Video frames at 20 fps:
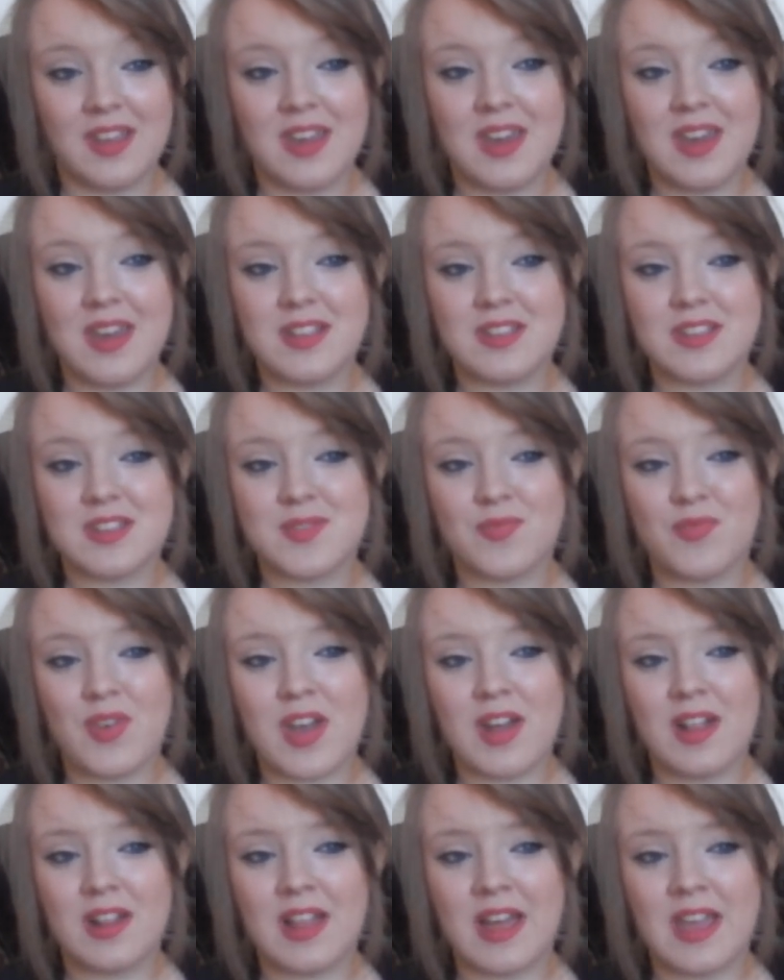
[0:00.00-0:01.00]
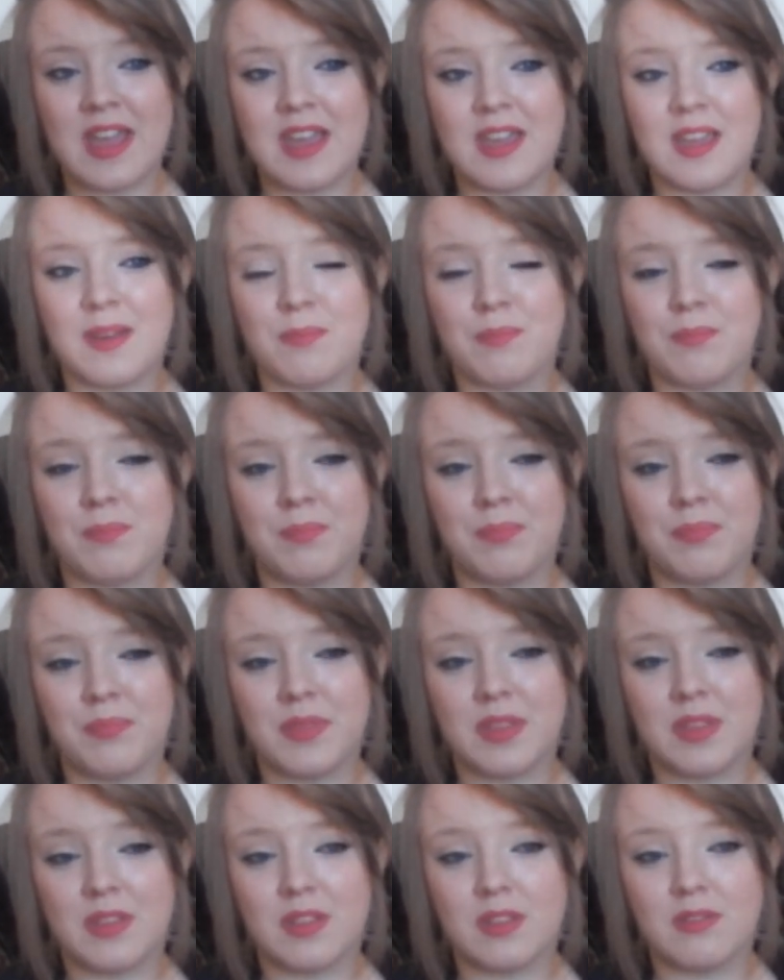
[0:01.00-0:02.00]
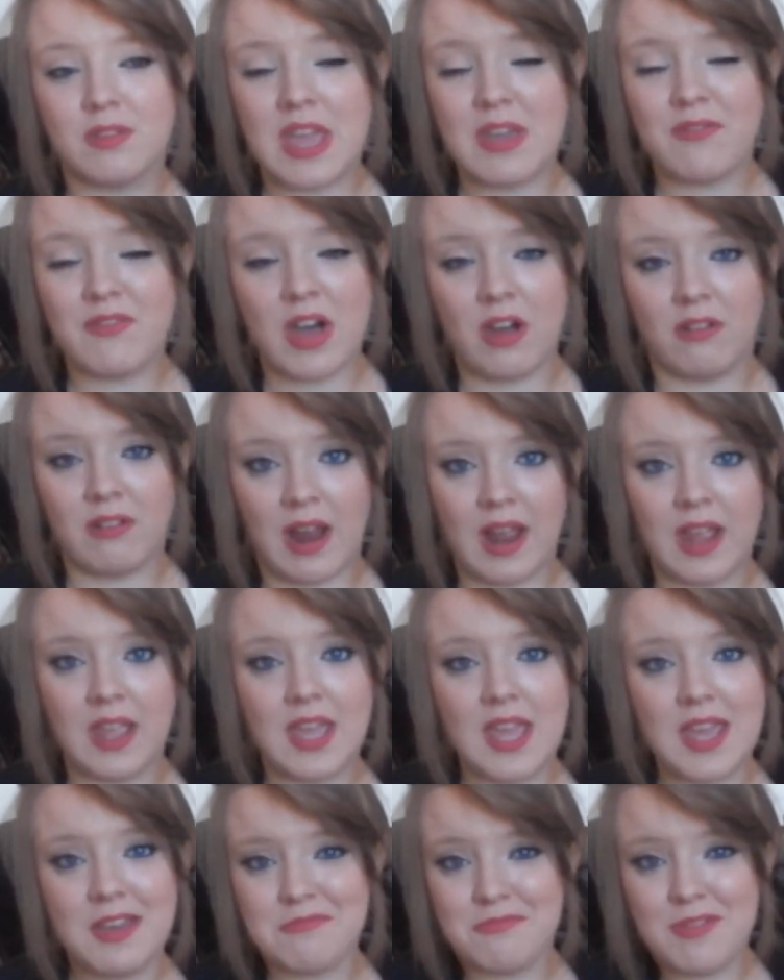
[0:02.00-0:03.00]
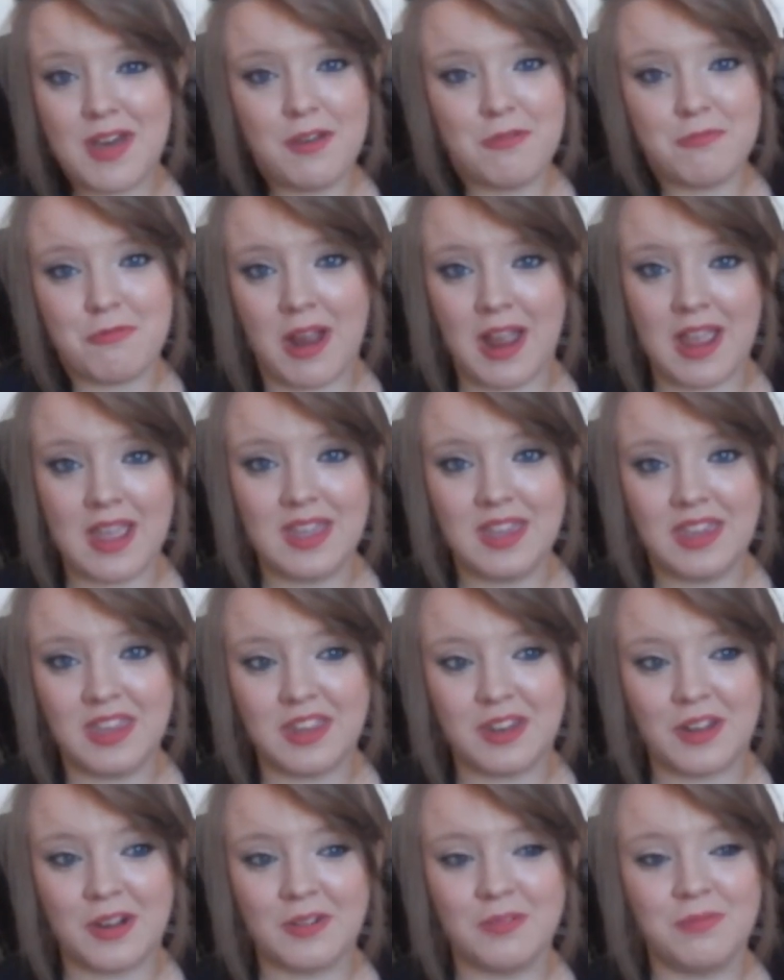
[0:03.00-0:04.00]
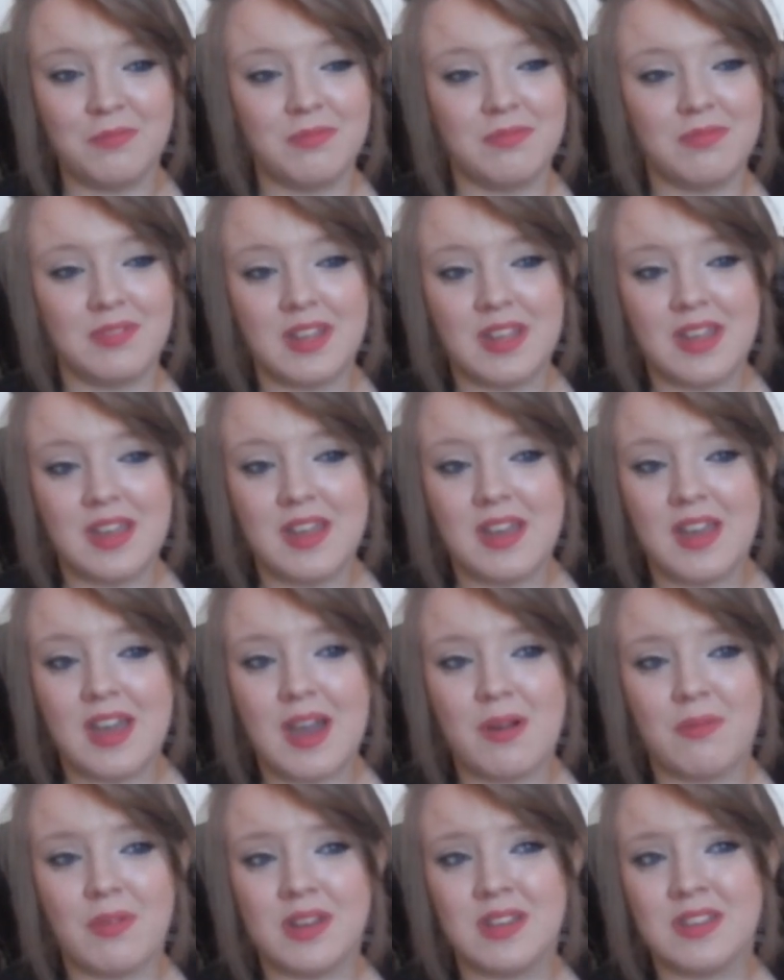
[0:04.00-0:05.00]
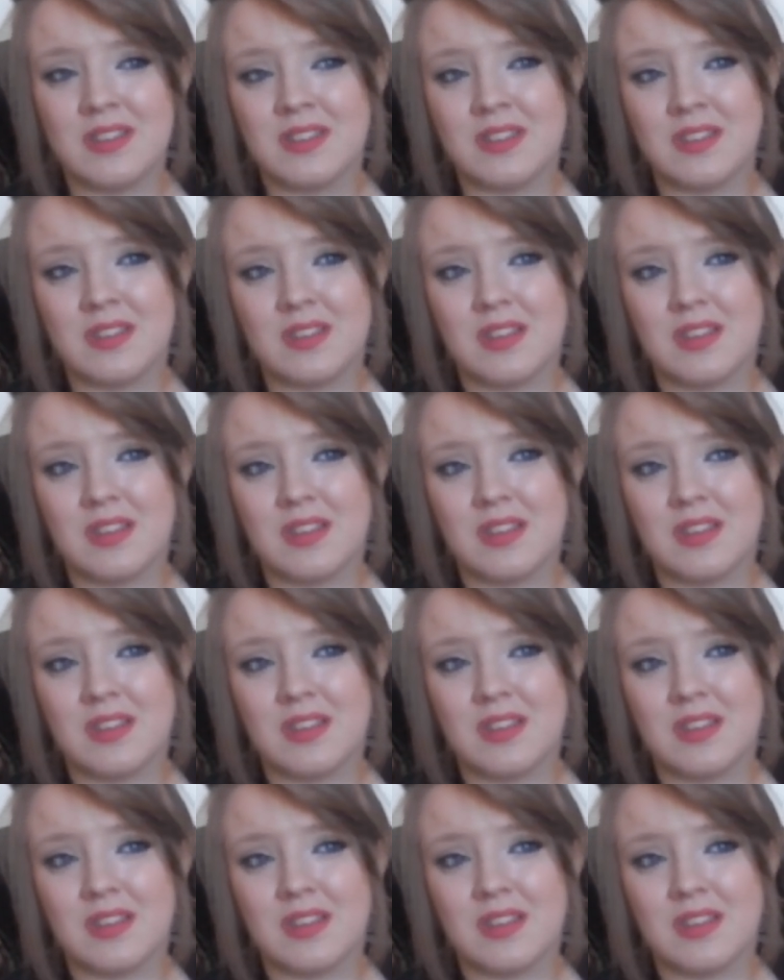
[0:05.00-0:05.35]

it just felt like it felt right, you know. And when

+---+

— Aim of the task —
Transcribe exactly the portion of the material above that runs from the line containing "[0:02.00-0:03.00]" through its last line, omitting all pictures.

— Task solution —
[0:02.00-0:03.00]
[0:03.00-0:04.00]
[0:04.00-0:05.00]
[0:05.00-0:05.35]

it just felt like it felt right, you know. And when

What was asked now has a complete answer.